◆ What you will do ◆
Please print every record below exactly as it reads.

◆ Records for the task ◆
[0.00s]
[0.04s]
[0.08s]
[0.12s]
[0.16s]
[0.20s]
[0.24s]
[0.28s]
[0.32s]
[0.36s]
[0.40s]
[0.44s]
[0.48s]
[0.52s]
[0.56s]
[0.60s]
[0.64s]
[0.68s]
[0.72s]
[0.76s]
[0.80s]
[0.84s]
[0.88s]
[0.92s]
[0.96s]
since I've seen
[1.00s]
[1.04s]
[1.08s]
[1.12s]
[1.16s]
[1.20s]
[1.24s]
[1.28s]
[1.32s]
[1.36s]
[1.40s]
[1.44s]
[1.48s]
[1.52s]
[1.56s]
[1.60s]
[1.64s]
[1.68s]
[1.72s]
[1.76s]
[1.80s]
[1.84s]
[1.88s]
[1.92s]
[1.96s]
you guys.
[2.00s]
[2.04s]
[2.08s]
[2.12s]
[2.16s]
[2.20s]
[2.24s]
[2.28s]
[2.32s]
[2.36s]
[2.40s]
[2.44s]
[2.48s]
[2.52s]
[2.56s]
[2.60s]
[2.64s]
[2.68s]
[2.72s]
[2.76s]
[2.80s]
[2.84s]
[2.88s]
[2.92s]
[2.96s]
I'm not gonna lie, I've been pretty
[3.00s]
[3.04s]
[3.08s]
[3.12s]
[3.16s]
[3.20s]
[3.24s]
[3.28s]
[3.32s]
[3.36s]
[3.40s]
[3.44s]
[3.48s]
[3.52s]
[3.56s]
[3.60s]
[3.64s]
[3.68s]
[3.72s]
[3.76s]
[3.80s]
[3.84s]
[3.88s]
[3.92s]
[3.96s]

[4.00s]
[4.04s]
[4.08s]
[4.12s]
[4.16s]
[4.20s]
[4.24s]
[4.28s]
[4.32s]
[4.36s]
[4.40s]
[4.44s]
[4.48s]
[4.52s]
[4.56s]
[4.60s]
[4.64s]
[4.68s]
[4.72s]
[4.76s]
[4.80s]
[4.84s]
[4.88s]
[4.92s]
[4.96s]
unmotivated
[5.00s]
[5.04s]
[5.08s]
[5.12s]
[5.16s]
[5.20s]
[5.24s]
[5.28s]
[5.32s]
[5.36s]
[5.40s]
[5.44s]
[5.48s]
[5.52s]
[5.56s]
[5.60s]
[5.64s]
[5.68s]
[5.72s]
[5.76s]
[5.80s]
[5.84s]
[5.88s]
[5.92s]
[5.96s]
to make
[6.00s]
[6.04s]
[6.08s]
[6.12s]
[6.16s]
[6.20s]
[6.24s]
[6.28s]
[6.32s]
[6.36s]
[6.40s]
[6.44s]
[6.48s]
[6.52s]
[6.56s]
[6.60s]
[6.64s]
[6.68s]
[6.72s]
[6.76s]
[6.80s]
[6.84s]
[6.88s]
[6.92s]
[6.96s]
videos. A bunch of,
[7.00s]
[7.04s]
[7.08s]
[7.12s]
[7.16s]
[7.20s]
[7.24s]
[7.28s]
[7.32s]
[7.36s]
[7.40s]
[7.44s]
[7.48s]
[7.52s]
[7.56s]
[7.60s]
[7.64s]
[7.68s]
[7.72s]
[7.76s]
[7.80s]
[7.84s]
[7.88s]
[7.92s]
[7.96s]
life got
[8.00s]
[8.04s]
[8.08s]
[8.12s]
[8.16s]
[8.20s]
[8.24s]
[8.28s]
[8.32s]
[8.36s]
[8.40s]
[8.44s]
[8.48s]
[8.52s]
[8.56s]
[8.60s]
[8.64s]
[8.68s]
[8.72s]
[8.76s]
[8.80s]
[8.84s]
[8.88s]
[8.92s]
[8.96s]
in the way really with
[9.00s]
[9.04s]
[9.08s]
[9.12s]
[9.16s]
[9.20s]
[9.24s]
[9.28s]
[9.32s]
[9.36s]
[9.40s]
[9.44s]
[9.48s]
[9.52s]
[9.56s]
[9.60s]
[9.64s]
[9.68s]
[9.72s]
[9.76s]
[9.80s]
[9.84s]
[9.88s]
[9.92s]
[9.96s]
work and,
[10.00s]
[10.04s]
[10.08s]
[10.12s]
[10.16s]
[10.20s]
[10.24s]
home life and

◆ Answer for this exercise ◆
[0.00s]
[0.04s]
[0.08s]
[0.12s]
[0.16s]
[0.20s]
[0.24s]
[0.28s]
[0.32s]
[0.36s]
[0.40s]
[0.44s]
[0.48s]
[0.52s]
[0.56s]
[0.60s]
[0.64s]
[0.68s]
[0.72s]
[0.76s]
[0.80s]
[0.84s]
[0.88s]
[0.92s]
[0.96s]
since I've seen
[1.00s]
[1.04s]
[1.08s]
[1.12s]
[1.16s]
[1.20s]
[1.24s]
[1.28s]
[1.32s]
[1.36s]
[1.40s]
[1.44s]
[1.48s]
[1.52s]
[1.56s]
[1.60s]
[1.64s]
[1.68s]
[1.72s]
[1.76s]
[1.80s]
[1.84s]
[1.88s]
[1.92s]
[1.96s]
you guys.
[2.00s]
[2.04s]
[2.08s]
[2.12s]
[2.16s]
[2.20s]
[2.24s]
[2.28s]
[2.32s]
[2.36s]
[2.40s]
[2.44s]
[2.48s]
[2.52s]
[2.56s]
[2.60s]
[2.64s]
[2.68s]
[2.72s]
[2.76s]
[2.80s]
[2.84s]
[2.88s]
[2.92s]
[2.96s]
I'm not gonna lie, I've been pretty
[3.00s]
[3.04s]
[3.08s]
[3.12s]
[3.16s]
[3.20s]
[3.24s]
[3.28s]
[3.32s]
[3.36s]
[3.40s]
[3.44s]
[3.48s]
[3.52s]
[3.56s]
[3.60s]
[3.64s]
[3.68s]
[3.72s]
[3.76s]
[3.80s]
[3.84s]
[3.88s]
[3.92s]
[3.96s]

[4.00s]
[4.04s]
[4.08s]
[4.12s]
[4.16s]
[4.20s]
[4.24s]
[4.28s]
[4.32s]
[4.36s]
[4.40s]
[4.44s]
[4.48s]
[4.52s]
[4.56s]
[4.60s]
[4.64s]
[4.68s]
[4.72s]
[4.76s]
[4.80s]
[4.84s]
[4.88s]
[4.92s]
[4.96s]
unmotivated
[5.00s]
[5.04s]
[5.08s]
[5.12s]
[5.16s]
[5.20s]
[5.24s]
[5.28s]
[5.32s]
[5.36s]
[5.40s]
[5.44s]
[5.48s]
[5.52s]
[5.56s]
[5.60s]
[5.64s]
[5.68s]
[5.72s]
[5.76s]
[5.80s]
[5.84s]
[5.88s]
[5.92s]
[5.96s]
to make
[6.00s]
[6.04s]
[6.08s]
[6.12s]
[6.16s]
[6.20s]
[6.24s]
[6.28s]
[6.32s]
[6.36s]
[6.40s]
[6.44s]
[6.48s]
[6.52s]
[6.56s]
[6.60s]
[6.64s]
[6.68s]
[6.72s]
[6.76s]
[6.80s]
[6.84s]
[6.88s]
[6.92s]
[6.96s]
videos. A bunch of,
[7.00s]
[7.04s]
[7.08s]
[7.12s]
[7.16s]
[7.20s]
[7.24s]
[7.28s]
[7.32s]
[7.36s]
[7.40s]
[7.44s]
[7.48s]
[7.52s]
[7.56s]
[7.60s]
[7.64s]
[7.68s]
[7.72s]
[7.76s]
[7.80s]
[7.84s]
[7.88s]
[7.92s]
[7.96s]
life got
[8.00s]
[8.04s]
[8.08s]
[8.12s]
[8.16s]
[8.20s]
[8.24s]
[8.28s]
[8.32s]
[8.36s]
[8.40s]
[8.44s]
[8.48s]
[8.52s]
[8.56s]
[8.60s]
[8.64s]
[8.68s]
[8.72s]
[8.76s]
[8.80s]
[8.84s]
[8.88s]
[8.92s]
[8.96s]
in the way really with
[9.00s]
[9.04s]
[9.08s]
[9.12s]
[9.16s]
[9.20s]
[9.24s]
[9.28s]
[9.32s]
[9.36s]
[9.40s]
[9.44s]
[9.48s]
[9.52s]
[9.56s]
[9.60s]
[9.64s]
[9.68s]
[9.72s]
[9.76s]
[9.80s]
[9.84s]
[9.88s]
[9.92s]
[9.96s]
work and,
[10.00s]
[10.04s]
[10.08s]
[10.12s]
[10.16s]
[10.20s]
[10.24s]
home life and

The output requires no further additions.